Linear (project management) added AI that can triage a bug report, connect it to related past issues, suggest an owner, and draft a response that all without the PM touching anything. That’s not a gimmick. That’s hours of coordination work disappearing.
Cursor (code editor) can hold the context of your entire codebase, understand what you’re trying to build, and make multi-file edits while explaining its reasoning. It genuinely changes how code gets written.
The pattern in the good ones: AI handling the context-heavy, ambiguous parts of workflows that humans find tedious, but machines find trivial. Not replacing decision-making. Eliminating the surrounding friction.
That gap between “AI that does the gimmick” and “AI that removes real friction” is where the interesting engineering problems live. And you’re in the right major to solve them.
TL; DR (For the Person Who Scrolled Here First)
Every app has AI because the cost to add it crashed and investors are demanding it
Most of it is noise, but the signal is real: RAG and agentic features genuinely change workflows
The skill to develop isn’t “how to add AI” and it’s “when AI is the right tool vs overkill”
You’re entering the industry at a weird but genuinely interesting moment
Build something real. Not a wrapper. Something where the AI is doing the hard, ambiguous part.

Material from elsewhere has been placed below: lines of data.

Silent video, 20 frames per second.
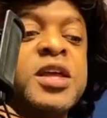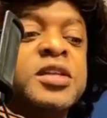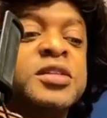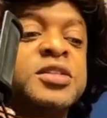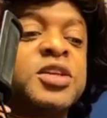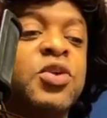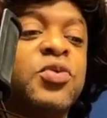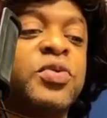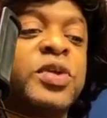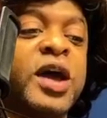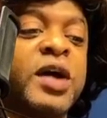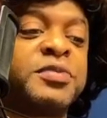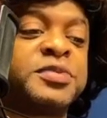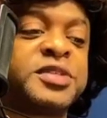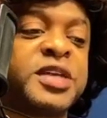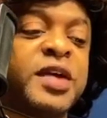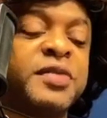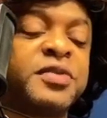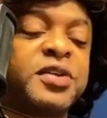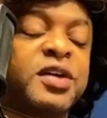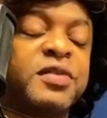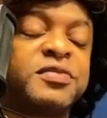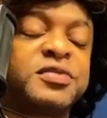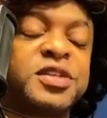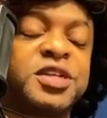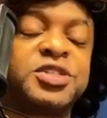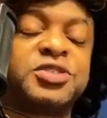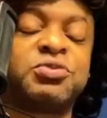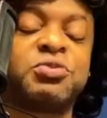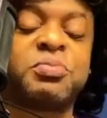So when I was having a
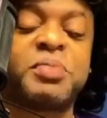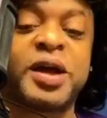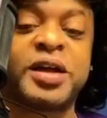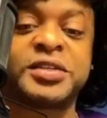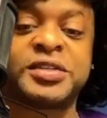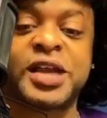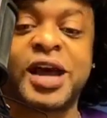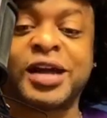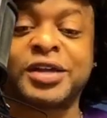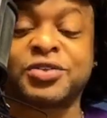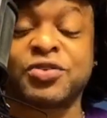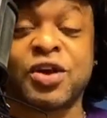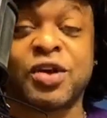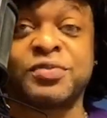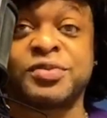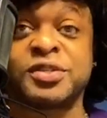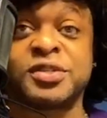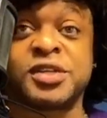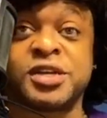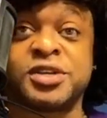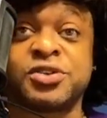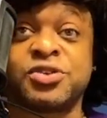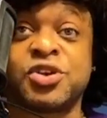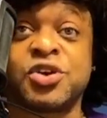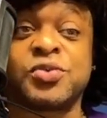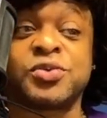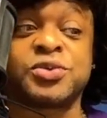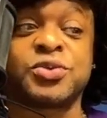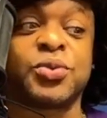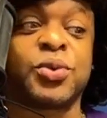conversation with my doctor, I was letting her
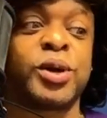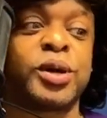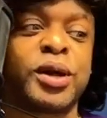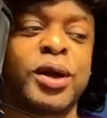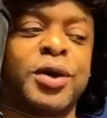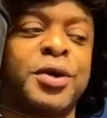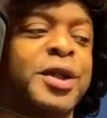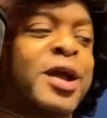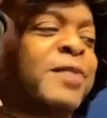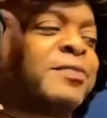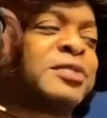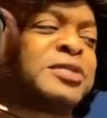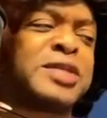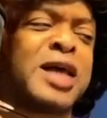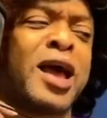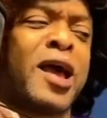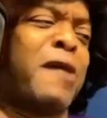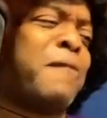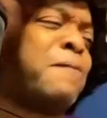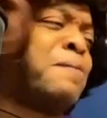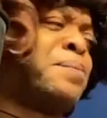know what's going on. I was like,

To Conclude this, if you think “Should I Care?”
Yeah, actually you should. But not because AI is magic, and not because every sparkle button deserves your respect. But because it is AI - era where the exact moment the industry is figuring out what this technology is actually for. That’s rare to be honest... Most engineers inherit a mature ecosystem. You get to help define this one.
The companies that survive this wave won’t be the ones that added AI the fastest. They’ll be the ones that added it right where it genuinely removed friction, saved time, or made something possible that wasn’t before. And the engineers behind those decisions? They understood both the tech and the why.
That’s the real opportunity sitting inside all this noise. Figure it out.
I hope this made you pause for a second and think about what kind of era we’re actually moving through right now.